Let's see, I didn't make any claim about untouched - although I do have some strong positions on wetlands cover, corridors, wild old forrest, et al but that's a whole other aside.

I'm just here to point out farming and livestock at suprisng to many scales can be operated by fewer people than you might expect.

as for: > no-one can afford to be shipping food halfway round the planet.

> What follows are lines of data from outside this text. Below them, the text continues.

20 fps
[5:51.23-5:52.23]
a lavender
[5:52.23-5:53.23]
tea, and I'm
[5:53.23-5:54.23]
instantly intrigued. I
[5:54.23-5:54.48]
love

what does the Atlas of Economic Complexity type datasets currently say about food volume tonnages and trip lengths? I know that our local farmers co-op

  handles handysize to post-Panamax vessel shipments from Australia, United States, Canada, South America and Europe to key grain markets in Asia, Europe, Central America and the Middle East. 
( from: https://www.cbh.com.au/exports-overview )

and there are other grain basins about the globe.

The challenges for grain shipping going forward likely fall about getting sufficient production of non fossil origin methanol fuel variations for shipping engines.

That and making sure the front doesn't fall off.

zdragnar an hour ago | parent [-]

And yet, farmers still need roads, and hardware stores, and grocery stores, and hospitals, and HVAC and plumbers and before you know it, you need villages for all the people those people depend on, along with their families.

defrost 41 minutes ago | parent [-]

Farming communities have already had these things, the broad pattern is that fewer and fewer of thiese thigs are needed as fewer and fewer people are needed to work the same land.

Urbanisation ratios have increased, farm worker percentages decreased, average land area holdings increased so stores, schools, etc. are closing.

As time passes now, more an more old farm hoses are vacant island in an ocean of larger consolidated workings.